• **Your assignment**
Output, word for word, the line that contains "[00:01:45.79 to 00:01:45.99]" and all lines after it in the records below, omitting pictures.

Stored items:
[Start of section]

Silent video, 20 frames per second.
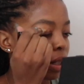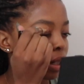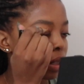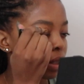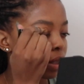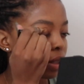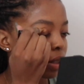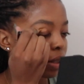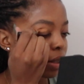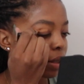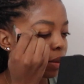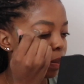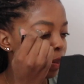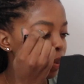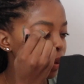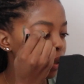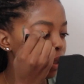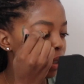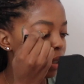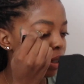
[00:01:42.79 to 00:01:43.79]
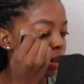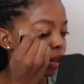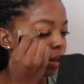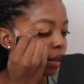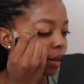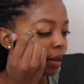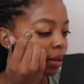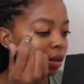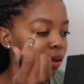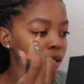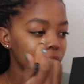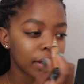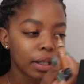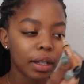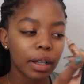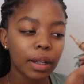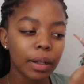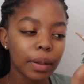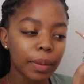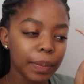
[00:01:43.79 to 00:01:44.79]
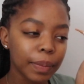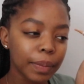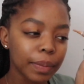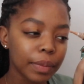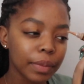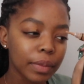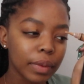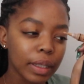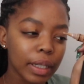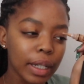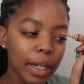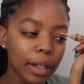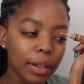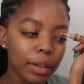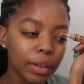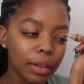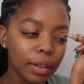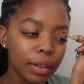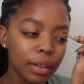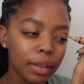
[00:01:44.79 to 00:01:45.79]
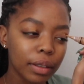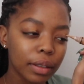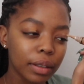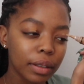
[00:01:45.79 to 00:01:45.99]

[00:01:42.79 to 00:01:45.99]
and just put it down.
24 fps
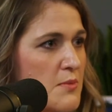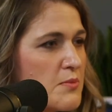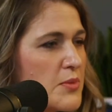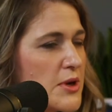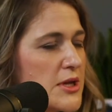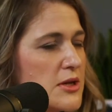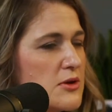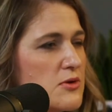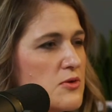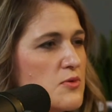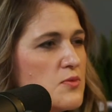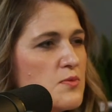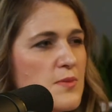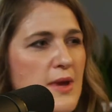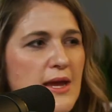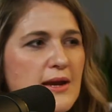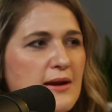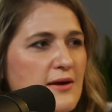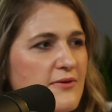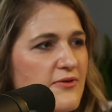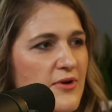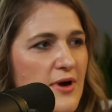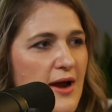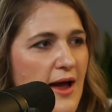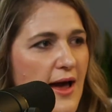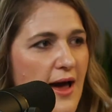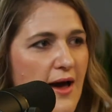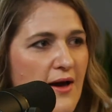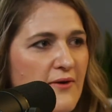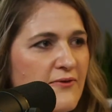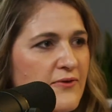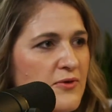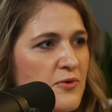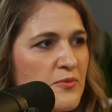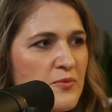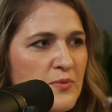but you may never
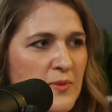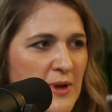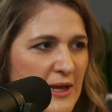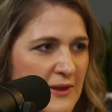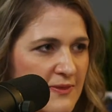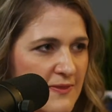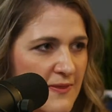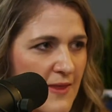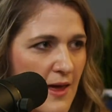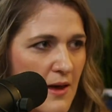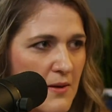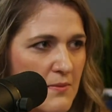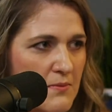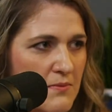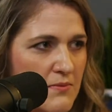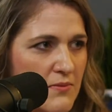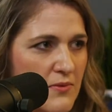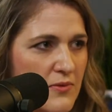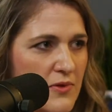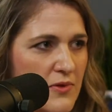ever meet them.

[End of section]

• **Exercise answer**
[00:01:45.79 to 00:01:45.99]

[00:01:42.79 to 00:01:45.99]
and just put it down.
24 fps
but you may never
ever meet them.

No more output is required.